I have heard it said that Iraq has had not months but 12 years in which to complete disarmament, and that our patience is exhausted.

Yet it is more than 30 years since resolution 242 called on Israel to withdraw from the occupied territories.

We do not express the same impatience with the persistent refusal of Israel to comply."

this is not my war and it never will be

By Blogger _H_, at November 14, 2005 1:53 am  

ah , I have read the article you link to now

but i do not see your point , unless you think i support the democrats ?

I am british , i couldnt care less about any US political party

they say to assume is to make an ASS out of U and Me

i dont care who it is that broke international law and invaded a soverign nation without Lawfull authority

if the democrats had done it i would call them twisted too

I think you may need to go looking for a democrat and post your comment there m it has no point to a brit !

By Blogger _H_, at November 14, 2005 2:02 am  

CIA hid evidence of Iraqi detainee's torture and murder

WASHINGTON (AFX) - CIA interrogators apparently tried to cover up the death of an Iraqi 'ghost detainee' who died while being interrogated at Abu Ghraib prison, Time magazine reported today, after obtaining hundreds of pages of documents, including an autopsy report, about the case.




The death of secret detainee Manadel al-Jamadi was ruled a homicide in a Defense Department autopsy, Time reported, adding that documents it recently obtained included photographs of his battered body, which had been kept on ice to keep it from decomposing, apparently to conceal the circumstances of his death.

The details about his death emerge as US officials continue to debate congressional legislation to ban torture of foreign detainees by US troops overseas, and efforts by the George W. Bush administration to obtain an exemption for the CIA from any future torture ban.

Jamadi was abducted by US Navy Seals on November 4, 2003, on suspicion of harbouring explosives and involvement in the bombing of a Red Cross centre in Baghdad that killed 12 people, and was placed in Abu Ghraib as an unregistered detainee.

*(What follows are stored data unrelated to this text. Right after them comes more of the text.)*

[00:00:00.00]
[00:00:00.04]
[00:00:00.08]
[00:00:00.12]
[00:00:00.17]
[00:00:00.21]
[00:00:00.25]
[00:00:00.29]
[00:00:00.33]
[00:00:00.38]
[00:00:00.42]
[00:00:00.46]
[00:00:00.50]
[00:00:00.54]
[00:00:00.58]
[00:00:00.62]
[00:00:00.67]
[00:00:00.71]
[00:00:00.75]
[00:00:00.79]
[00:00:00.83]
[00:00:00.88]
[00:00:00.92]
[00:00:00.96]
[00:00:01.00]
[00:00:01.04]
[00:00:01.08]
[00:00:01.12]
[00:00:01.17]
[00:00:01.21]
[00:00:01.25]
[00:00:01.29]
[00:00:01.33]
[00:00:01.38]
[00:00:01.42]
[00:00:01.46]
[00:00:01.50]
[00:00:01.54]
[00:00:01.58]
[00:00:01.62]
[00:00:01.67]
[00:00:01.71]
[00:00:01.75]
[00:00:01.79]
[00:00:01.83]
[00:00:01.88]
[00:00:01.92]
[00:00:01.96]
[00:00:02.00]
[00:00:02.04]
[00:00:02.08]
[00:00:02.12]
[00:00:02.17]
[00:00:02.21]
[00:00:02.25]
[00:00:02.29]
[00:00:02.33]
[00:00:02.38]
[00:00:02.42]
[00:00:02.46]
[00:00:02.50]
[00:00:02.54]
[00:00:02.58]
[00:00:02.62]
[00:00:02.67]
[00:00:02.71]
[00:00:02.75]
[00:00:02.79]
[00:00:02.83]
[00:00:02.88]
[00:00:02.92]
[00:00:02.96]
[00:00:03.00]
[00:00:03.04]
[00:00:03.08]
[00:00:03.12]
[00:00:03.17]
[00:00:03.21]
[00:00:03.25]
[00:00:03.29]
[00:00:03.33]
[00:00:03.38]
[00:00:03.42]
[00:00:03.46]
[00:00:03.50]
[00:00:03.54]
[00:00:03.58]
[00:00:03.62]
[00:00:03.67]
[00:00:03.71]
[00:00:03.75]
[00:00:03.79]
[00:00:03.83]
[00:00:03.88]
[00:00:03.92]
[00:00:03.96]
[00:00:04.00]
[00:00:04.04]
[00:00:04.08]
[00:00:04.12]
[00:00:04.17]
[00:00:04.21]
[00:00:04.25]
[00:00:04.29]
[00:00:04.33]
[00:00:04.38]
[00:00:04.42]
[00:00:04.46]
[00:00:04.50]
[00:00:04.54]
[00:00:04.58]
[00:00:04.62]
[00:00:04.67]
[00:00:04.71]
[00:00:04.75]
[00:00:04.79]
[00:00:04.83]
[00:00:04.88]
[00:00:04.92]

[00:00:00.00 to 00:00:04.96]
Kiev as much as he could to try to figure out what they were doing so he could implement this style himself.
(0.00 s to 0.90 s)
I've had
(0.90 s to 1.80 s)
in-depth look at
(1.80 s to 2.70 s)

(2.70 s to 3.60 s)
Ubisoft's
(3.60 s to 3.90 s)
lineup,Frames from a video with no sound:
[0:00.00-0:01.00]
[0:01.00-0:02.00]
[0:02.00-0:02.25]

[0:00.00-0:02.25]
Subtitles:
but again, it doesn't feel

After some 90 minutes of interrogation by CIA officials, he died of 'blunt force injuries' and 'asphyxiation', according to the autopsy documents obtained by Time. A forensic scientist who later reviewed the autopsy report told Time that the most likely cause of Jamadi's death was suffocation, which would have occurred when an empty sandbag was placed over his head while his arms were secured up and behind his back, in a crucifixion-like pose.

Blood was mopped up with a chlorine solution before the interrogation scene could be examined by an investigator, Time wrote, adding that after Jamadi's death, a bloodstained hood that had covered his head had disappeared. Photos of grinning US soldiers crouching over Jamadi's corpse were among the disturbing images that emerged from the Abu Ghraib prison scandal in 2004, prompting international outrage and internal US military investigations.

Last week, the New Yorker magazine reported that the US government's policies on interrogating terrorist suspects may preclude the prosecution of CIA agents who commit abuses or even kill detainees, and said the CIA had been implicated in the death of at least four detainees.

Mark Swanner, the CIA agent who interrogated Jamadi, has not been charged with a crime and continues to work for the agency. He told investigators that he did not harm Jamadi, Time wrote.